The 10-year-old held her ground, though. The class had just reviewed how to handle sticky situations.

"(Cigarettes) have 200 poisons in them," said Athena, using a fact to take control of the situation.

Davis then went to Hilda Garcia, 10, and tried to entice her with the offer of alcohol.

"It can damage every organ in your body," Hilda responded.

Davis commended both for their efforts. The fifth-graders were participating in a session of Drug Abuse Resistance Education training. Skills included saying no, using humor and changing the subject.

"It's our job to set boundaries," Davis said. "And to set them far back enough away from the danger, so if a child goes past those boundaries, they don't injure themselves. And that holds true of drug and alcohol abuse, that holds true of anger management, and that's why prevention is so important to me. It's a passion to me."
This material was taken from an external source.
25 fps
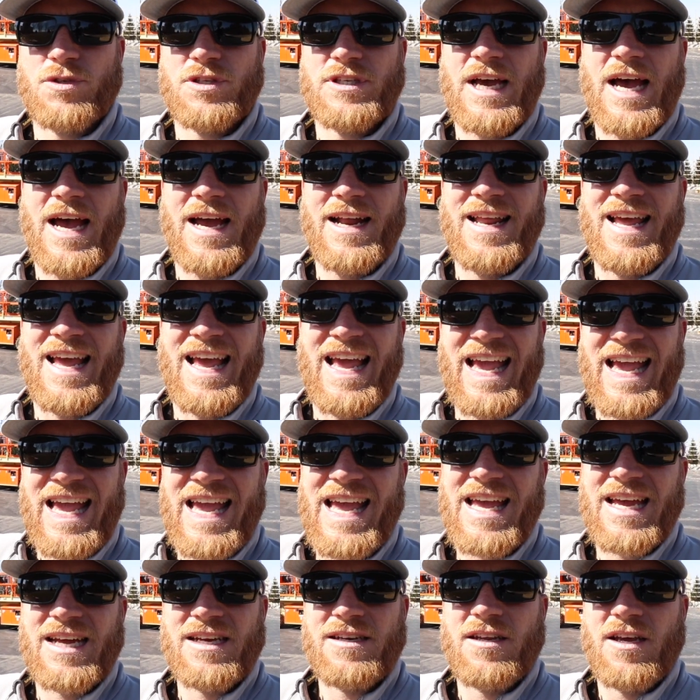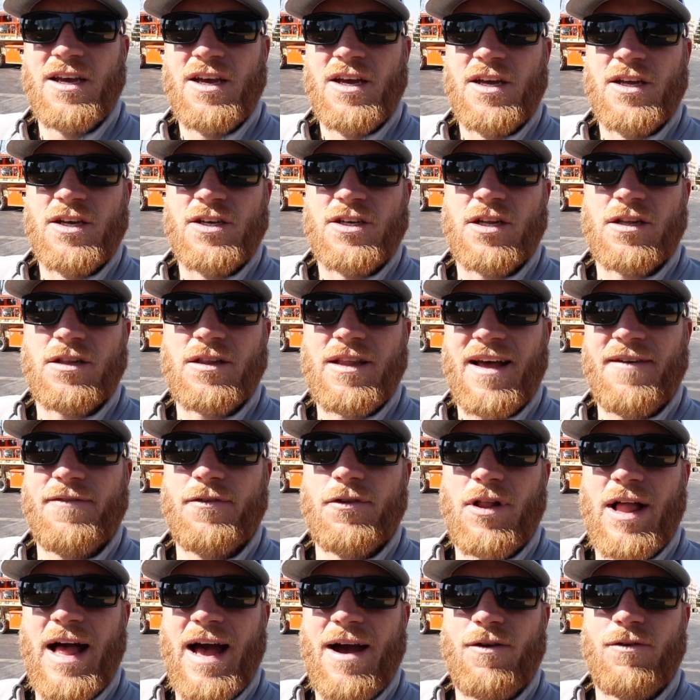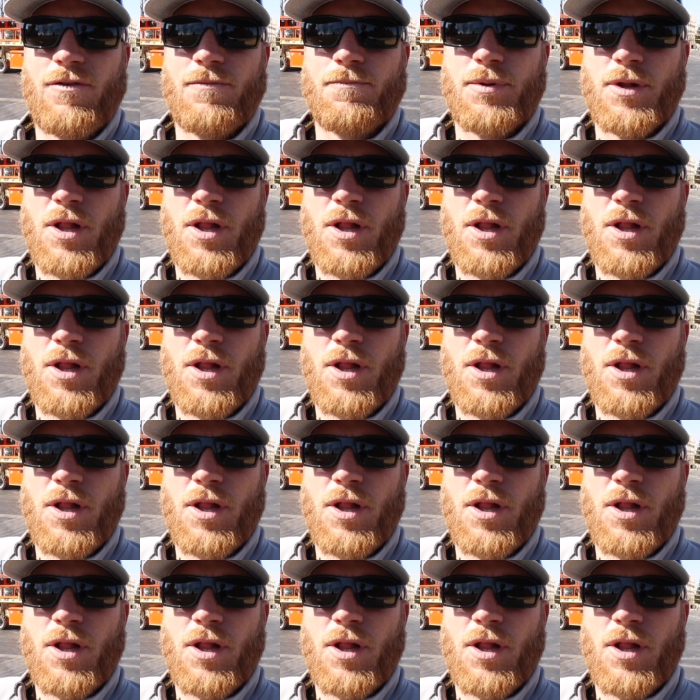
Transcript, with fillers: side and to level out,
Mark Twain students will graduate from the DARE program on Dec. 20, and Empire Elementary School students will graduate Dec. 16. Fritsch Elementary School students have already graduated.

Davis, who was recently certified in DARE, will take her program to fifth-grade classrooms at Bordewich-Bray, Fremont and Seeliger elementary schools in the spring semester. She is starting an after-school session of DARE at Carson Middle School next week.

Ten-year-old Kyle Lethcoe is glad she's been coming to their class. A 32-page workbook given to all the fifth-graders provides information on decision making according to the DARE model (Define, Assess, Respond and Evaluate), facts on alcohol, tobacco and marijuana, handling peer pressure and making good friendship choices.

"I like (DARE)," Kyle said. "Because when I grow up I won't do drugs."

He said without the program he wouldn't know how to handle uncomfortable situations or even know that some things are bad.

"I feel prepared," he said.

Davis said that is half the battle, and the reason prevention training starts in elementary school.

"It's to get them ready for middle school, which is where we see the beginning of experimentation," she said. "We're preparing them now."

Davis used to be a juvenile probation officer in Elko and said DARE empowers children to make decisions.

"The juvenile (offenders) I worked with in Elko didn't know they were making a choice," she said. "That's what got them into trouble."